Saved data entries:
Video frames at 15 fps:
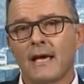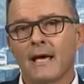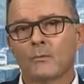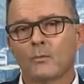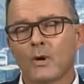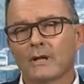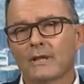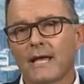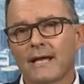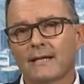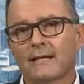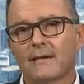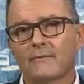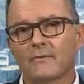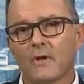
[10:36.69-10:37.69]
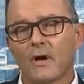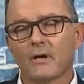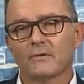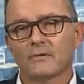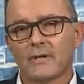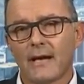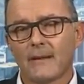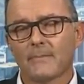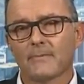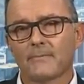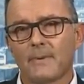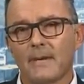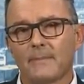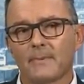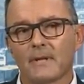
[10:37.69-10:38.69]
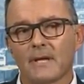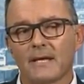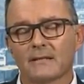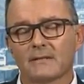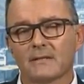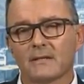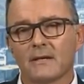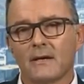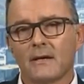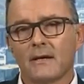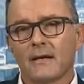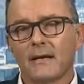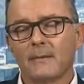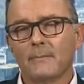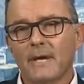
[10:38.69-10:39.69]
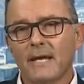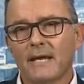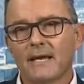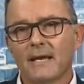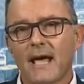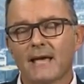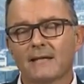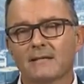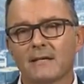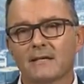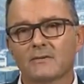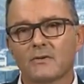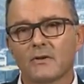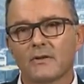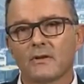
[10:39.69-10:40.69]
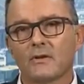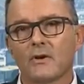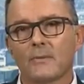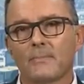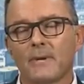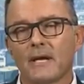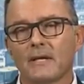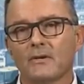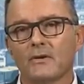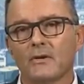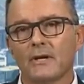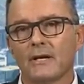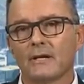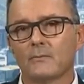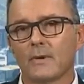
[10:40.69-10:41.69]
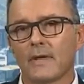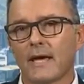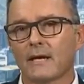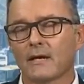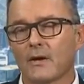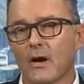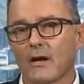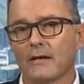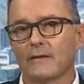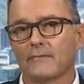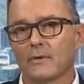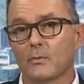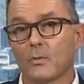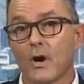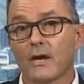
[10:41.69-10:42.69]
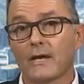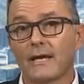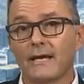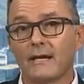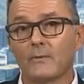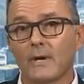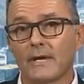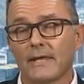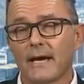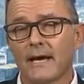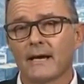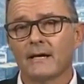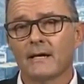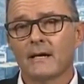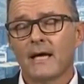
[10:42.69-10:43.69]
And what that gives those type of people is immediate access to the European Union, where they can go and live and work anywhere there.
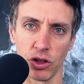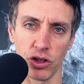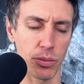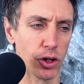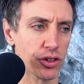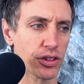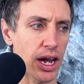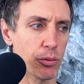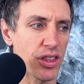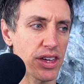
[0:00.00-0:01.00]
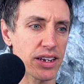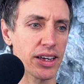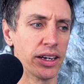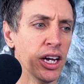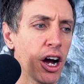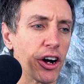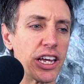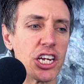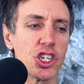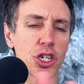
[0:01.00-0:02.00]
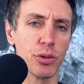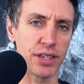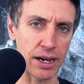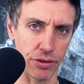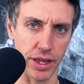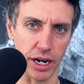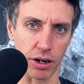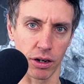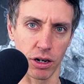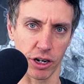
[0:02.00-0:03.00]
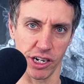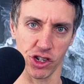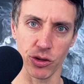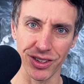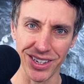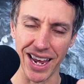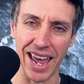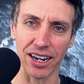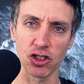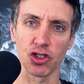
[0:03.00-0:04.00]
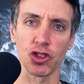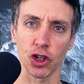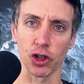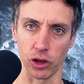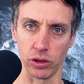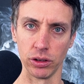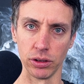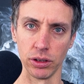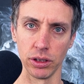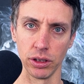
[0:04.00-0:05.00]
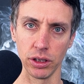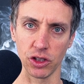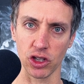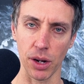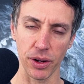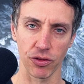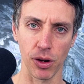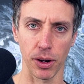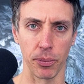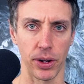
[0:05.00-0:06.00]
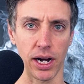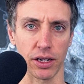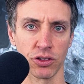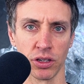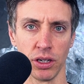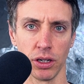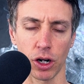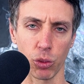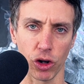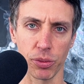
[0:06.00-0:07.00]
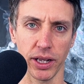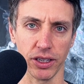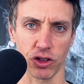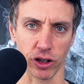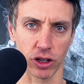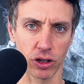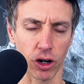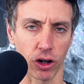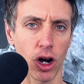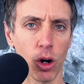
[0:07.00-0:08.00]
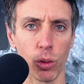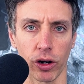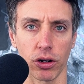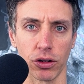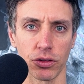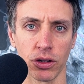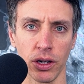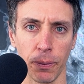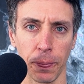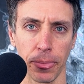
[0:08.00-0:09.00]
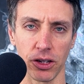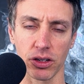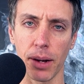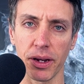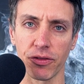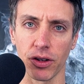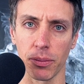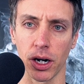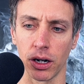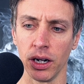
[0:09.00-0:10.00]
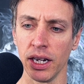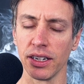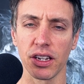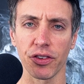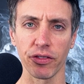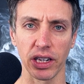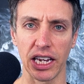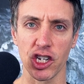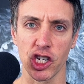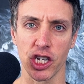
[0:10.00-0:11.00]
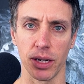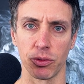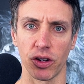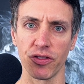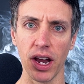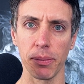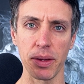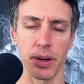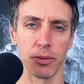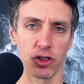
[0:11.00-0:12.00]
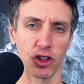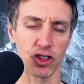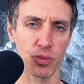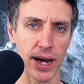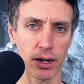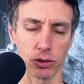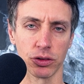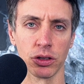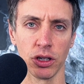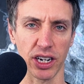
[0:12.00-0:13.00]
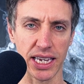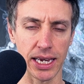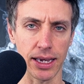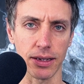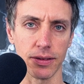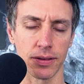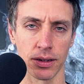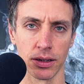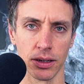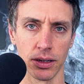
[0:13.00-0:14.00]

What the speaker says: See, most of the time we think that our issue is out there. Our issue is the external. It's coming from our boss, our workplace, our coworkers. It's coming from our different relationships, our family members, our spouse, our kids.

Exercise prompt: Leaving the pictures aside, output each entry above exactly as written.

Your response:
Video frames at 15 fps:
[10:36.69-10:37.69]
[10:37.69-10:38.69]
[10:38.69-10:39.69]
[10:39.69-10:40.69]
[10:40.69-10:41.69]
[10:41.69-10:42.69]
[10:42.69-10:43.69]
And what that gives those type of people is immediate access to the European Union, where they can go and live and work anywhere there.
[0:00.00-0:01.00]
[0:01.00-0:02.00]
[0:02.00-0:03.00]
[0:03.00-0:04.00]
[0:04.00-0:05.00]
[0:05.00-0:06.00]
[0:06.00-0:07.00]
[0:07.00-0:08.00]
[0:08.00-0:09.00]
[0:09.00-0:10.00]
[0:10.00-0:11.00]
[0:11.00-0:12.00]
[0:12.00-0:13.00]
[0:13.00-0:14.00]

What the speaker says: See, most of the time we think that our issue is out there. Our issue is the external. It's coming from our boss, our workplace, our coworkers. It's coming from our different relationships, our family members, our spouse, our kids.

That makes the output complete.